_WORK REQUEST_
Could you filter the records below and return each line that holds "frames"?

_DATA TO USE_
*** Block opens ***
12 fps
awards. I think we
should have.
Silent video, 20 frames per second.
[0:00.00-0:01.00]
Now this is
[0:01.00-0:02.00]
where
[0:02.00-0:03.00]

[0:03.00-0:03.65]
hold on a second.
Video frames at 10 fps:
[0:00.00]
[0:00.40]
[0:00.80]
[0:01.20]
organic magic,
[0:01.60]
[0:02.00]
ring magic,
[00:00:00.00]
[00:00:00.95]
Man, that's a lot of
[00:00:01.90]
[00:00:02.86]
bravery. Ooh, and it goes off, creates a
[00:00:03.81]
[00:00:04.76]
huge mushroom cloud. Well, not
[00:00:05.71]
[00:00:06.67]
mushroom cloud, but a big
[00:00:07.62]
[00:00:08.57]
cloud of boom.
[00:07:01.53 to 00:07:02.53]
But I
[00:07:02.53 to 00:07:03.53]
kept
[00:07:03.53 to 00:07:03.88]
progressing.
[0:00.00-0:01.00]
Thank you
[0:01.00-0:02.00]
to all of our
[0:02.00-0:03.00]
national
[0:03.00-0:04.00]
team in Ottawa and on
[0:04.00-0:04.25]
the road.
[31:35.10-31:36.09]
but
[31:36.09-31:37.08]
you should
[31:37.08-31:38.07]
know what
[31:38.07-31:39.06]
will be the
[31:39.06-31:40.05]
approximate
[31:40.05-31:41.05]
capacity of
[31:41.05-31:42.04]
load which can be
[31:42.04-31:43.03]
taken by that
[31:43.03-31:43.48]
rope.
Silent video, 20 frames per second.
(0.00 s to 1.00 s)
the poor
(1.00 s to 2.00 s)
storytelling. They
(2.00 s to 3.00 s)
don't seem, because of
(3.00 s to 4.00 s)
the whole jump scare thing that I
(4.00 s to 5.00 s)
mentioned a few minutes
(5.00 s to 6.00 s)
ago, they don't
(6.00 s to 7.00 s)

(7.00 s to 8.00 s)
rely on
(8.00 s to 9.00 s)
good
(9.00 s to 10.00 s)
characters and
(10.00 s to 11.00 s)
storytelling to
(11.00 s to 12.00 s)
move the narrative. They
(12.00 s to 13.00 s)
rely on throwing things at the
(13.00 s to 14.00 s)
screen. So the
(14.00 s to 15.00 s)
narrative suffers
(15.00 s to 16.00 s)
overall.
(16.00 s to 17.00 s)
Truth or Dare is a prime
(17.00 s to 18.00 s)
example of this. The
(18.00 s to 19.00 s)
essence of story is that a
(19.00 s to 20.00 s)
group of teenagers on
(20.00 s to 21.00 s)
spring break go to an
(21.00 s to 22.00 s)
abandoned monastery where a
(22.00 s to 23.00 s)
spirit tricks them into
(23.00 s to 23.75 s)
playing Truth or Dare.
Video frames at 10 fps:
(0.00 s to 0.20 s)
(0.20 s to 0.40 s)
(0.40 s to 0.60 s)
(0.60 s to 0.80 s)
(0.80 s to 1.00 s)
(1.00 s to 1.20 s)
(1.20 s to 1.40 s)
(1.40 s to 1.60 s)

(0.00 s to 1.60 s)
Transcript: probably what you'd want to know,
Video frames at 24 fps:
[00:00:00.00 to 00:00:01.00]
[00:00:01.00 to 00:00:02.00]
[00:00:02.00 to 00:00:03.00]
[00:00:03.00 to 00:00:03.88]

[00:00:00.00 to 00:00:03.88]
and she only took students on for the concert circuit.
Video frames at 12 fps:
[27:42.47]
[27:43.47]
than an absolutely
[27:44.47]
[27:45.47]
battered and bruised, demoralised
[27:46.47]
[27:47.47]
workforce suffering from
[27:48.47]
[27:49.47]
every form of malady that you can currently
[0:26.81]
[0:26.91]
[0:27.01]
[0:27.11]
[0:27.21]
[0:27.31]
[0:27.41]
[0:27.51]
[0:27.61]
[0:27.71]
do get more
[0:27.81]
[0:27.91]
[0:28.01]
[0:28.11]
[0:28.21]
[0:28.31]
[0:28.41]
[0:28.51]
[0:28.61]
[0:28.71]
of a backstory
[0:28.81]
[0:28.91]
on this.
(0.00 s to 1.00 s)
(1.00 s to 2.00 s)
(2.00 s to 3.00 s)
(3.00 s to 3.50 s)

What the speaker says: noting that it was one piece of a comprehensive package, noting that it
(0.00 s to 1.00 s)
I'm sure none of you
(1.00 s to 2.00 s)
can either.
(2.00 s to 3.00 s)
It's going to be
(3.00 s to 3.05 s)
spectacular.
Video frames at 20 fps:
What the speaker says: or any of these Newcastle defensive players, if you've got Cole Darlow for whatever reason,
*** Block closes ***
_ANSWER SECTION_
Silent video, 20 frames per second.
Video frames at 10 fps:
Silent video, 20 frames per second.
Video frames at 10 fps:
Video frames at 24 fps:
Video frames at 12 fps:
Video frames at 20 fps:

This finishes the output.